Exercise goal: The data must be given again in full, with no line altered.

Saved entries

*** Block opens ***

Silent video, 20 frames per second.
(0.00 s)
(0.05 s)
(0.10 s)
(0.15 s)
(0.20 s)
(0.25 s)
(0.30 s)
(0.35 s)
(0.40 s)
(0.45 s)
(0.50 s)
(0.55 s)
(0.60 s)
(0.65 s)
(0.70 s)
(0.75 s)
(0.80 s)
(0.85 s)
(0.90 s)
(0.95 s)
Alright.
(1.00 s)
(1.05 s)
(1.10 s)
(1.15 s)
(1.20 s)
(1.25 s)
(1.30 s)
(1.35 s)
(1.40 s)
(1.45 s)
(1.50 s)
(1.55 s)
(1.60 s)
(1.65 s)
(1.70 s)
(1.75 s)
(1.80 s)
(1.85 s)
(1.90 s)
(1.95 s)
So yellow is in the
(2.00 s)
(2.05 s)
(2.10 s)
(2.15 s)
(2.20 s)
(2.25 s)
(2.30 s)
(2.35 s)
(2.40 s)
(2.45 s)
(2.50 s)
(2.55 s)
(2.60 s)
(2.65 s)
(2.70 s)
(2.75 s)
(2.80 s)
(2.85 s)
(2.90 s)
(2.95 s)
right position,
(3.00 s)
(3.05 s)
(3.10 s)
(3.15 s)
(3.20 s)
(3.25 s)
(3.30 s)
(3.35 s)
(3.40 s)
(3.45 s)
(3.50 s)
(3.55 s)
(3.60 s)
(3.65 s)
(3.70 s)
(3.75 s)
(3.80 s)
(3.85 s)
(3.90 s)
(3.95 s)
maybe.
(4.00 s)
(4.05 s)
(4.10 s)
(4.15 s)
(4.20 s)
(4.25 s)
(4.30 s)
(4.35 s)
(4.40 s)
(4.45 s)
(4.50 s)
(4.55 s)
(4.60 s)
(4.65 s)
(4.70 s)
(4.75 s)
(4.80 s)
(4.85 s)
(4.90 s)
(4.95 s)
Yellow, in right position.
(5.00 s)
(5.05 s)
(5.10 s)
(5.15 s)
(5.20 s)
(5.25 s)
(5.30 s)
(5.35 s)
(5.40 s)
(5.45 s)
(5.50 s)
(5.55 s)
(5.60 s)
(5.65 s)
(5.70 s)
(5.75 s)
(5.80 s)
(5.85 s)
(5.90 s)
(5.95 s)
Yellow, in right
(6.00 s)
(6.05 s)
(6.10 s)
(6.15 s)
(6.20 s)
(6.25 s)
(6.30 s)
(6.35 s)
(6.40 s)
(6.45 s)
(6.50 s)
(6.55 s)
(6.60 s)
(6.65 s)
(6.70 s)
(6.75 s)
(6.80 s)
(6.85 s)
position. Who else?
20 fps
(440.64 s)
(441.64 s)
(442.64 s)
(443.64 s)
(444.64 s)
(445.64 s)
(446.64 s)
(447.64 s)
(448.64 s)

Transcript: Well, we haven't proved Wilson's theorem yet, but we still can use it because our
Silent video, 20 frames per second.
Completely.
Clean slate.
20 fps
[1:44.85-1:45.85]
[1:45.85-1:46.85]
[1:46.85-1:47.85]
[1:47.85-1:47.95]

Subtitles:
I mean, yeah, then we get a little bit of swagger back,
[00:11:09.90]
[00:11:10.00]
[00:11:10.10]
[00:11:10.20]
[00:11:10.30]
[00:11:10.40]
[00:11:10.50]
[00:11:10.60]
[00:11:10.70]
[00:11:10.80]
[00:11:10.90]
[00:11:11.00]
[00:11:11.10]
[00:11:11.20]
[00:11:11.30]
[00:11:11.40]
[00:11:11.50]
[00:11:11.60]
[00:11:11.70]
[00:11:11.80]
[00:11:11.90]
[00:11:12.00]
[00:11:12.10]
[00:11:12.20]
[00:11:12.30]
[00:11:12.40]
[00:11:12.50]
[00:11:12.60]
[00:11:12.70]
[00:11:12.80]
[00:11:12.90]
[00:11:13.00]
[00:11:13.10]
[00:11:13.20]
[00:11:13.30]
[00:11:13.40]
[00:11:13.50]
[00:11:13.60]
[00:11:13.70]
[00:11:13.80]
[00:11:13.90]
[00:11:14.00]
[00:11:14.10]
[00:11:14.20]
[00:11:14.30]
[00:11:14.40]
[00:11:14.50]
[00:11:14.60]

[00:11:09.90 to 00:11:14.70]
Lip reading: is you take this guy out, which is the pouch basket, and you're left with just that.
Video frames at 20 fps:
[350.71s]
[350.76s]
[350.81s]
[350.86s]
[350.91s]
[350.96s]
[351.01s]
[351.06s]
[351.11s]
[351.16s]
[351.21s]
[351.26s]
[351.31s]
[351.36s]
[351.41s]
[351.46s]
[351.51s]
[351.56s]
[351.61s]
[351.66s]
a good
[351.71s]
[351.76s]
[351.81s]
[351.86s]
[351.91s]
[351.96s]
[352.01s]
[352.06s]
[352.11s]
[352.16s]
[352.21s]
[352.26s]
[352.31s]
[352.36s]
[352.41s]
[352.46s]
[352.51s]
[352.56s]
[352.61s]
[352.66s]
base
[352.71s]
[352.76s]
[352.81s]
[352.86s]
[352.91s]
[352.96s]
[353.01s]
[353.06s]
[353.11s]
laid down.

*** Block closes ***

Answer for this exercise:
Silent video, 20 frames per second.
(0.00 s)
(0.05 s)
(0.10 s)
(0.15 s)
(0.20 s)
(0.25 s)
(0.30 s)
(0.35 s)
(0.40 s)
(0.45 s)
(0.50 s)
(0.55 s)
(0.60 s)
(0.65 s)
(0.70 s)
(0.75 s)
(0.80 s)
(0.85 s)
(0.90 s)
(0.95 s)
Alright.
(1.00 s)
(1.05 s)
(1.10 s)
(1.15 s)
(1.20 s)
(1.25 s)
(1.30 s)
(1.35 s)
(1.40 s)
(1.45 s)
(1.50 s)
(1.55 s)
(1.60 s)
(1.65 s)
(1.70 s)
(1.75 s)
(1.80 s)
(1.85 s)
(1.90 s)
(1.95 s)
So yellow is in the
(2.00 s)
(2.05 s)
(2.10 s)
(2.15 s)
(2.20 s)
(2.25 s)
(2.30 s)
(2.35 s)
(2.40 s)
(2.45 s)
(2.50 s)
(2.55 s)
(2.60 s)
(2.65 s)
(2.70 s)
(2.75 s)
(2.80 s)
(2.85 s)
(2.90 s)
(2.95 s)
right position,
(3.00 s)
(3.05 s)
(3.10 s)
(3.15 s)
(3.20 s)
(3.25 s)
(3.30 s)
(3.35 s)
(3.40 s)
(3.45 s)
(3.50 s)
(3.55 s)
(3.60 s)
(3.65 s)
(3.70 s)
(3.75 s)
(3.80 s)
(3.85 s)
(3.90 s)
(3.95 s)
maybe.
(4.00 s)
(4.05 s)
(4.10 s)
(4.15 s)
(4.20 s)
(4.25 s)
(4.30 s)
(4.35 s)
(4.40 s)
(4.45 s)
(4.50 s)
(4.55 s)
(4.60 s)
(4.65 s)
(4.70 s)
(4.75 s)
(4.80 s)
(4.85 s)
(4.90 s)
(4.95 s)
Yellow, in right position.
(5.00 s)
(5.05 s)
(5.10 s)
(5.15 s)
(5.20 s)
(5.25 s)
(5.30 s)
(5.35 s)
(5.40 s)
(5.45 s)
(5.50 s)
(5.55 s)
(5.60 s)
(5.65 s)
(5.70 s)
(5.75 s)
(5.80 s)
(5.85 s)
(5.90 s)
(5.95 s)
Yellow, in right
(6.00 s)
(6.05 s)
(6.10 s)
(6.15 s)
(6.20 s)
(6.25 s)
(6.30 s)
(6.35 s)
(6.40 s)
(6.45 s)
(6.50 s)
(6.55 s)
(6.60 s)
(6.65 s)
(6.70 s)
(6.75 s)
(6.80 s)
(6.85 s)
position. Who else?
20 fps
(440.64 s)
(441.64 s)
(442.64 s)
(443.64 s)
(444.64 s)
(445.64 s)
(446.64 s)
(447.64 s)
(448.64 s)

Transcript: Well, we haven't proved Wilson's theorem yet, but we still can use it because our
Silent video, 20 frames per second.
Completely.
Clean slate.
20 fps
[1:44.85-1:45.85]
[1:45.85-1:46.85]
[1:46.85-1:47.85]
[1:47.85-1:47.95]

Subtitles:
I mean, yeah, then we get a little bit of swagger back,
[00:11:09.90]
[00:11:10.00]
[00:11:10.10]
[00:11:10.20]
[00:11:10.30]
[00:11:10.40]
[00:11:10.50]
[00:11:10.60]
[00:11:10.70]
[00:11:10.80]
[00:11:10.90]
[00:11:11.00]
[00:11:11.10]
[00:11:11.20]
[00:11:11.30]
[00:11:11.40]
[00:11:11.50]
[00:11:11.60]
[00:11:11.70]
[00:11:11.80]
[00:11:11.90]
[00:11:12.00]
[00:11:12.10]
[00:11:12.20]
[00:11:12.30]
[00:11:12.40]
[00:11:12.50]
[00:11:12.60]
[00:11:12.70]
[00:11:12.80]
[00:11:12.90]
[00:11:13.00]
[00:11:13.10]
[00:11:13.20]
[00:11:13.30]
[00:11:13.40]
[00:11:13.50]
[00:11:13.60]
[00:11:13.70]
[00:11:13.80]
[00:11:13.90]
[00:11:14.00]
[00:11:14.10]
[00:11:14.20]
[00:11:14.30]
[00:11:14.40]
[00:11:14.50]
[00:11:14.60]

[00:11:09.90 to 00:11:14.70]
Lip reading: is you take this guy out, which is the pouch basket, and you're left with just that.
Video frames at 20 fps:
[350.71s]
[350.76s]
[350.81s]
[350.86s]
[350.91s]
[350.96s]
[351.01s]
[351.06s]
[351.11s]
[351.16s]
[351.21s]
[351.26s]
[351.31s]
[351.36s]
[351.41s]
[351.46s]
[351.51s]
[351.56s]
[351.61s]
[351.66s]
a good
[351.71s]
[351.76s]
[351.81s]
[351.86s]
[351.91s]
[351.96s]
[352.01s]
[352.06s]
[352.11s]
[352.16s]
[352.21s]
[352.26s]
[352.31s]
[352.36s]
[352.41s]
[352.46s]
[352.51s]
[352.56s]
[352.61s]
[352.66s]
base
[352.71s]
[352.76s]
[352.81s]
[352.86s]
[352.91s]
[352.96s]
[353.01s]
[353.06s]
[353.11s]
laid down.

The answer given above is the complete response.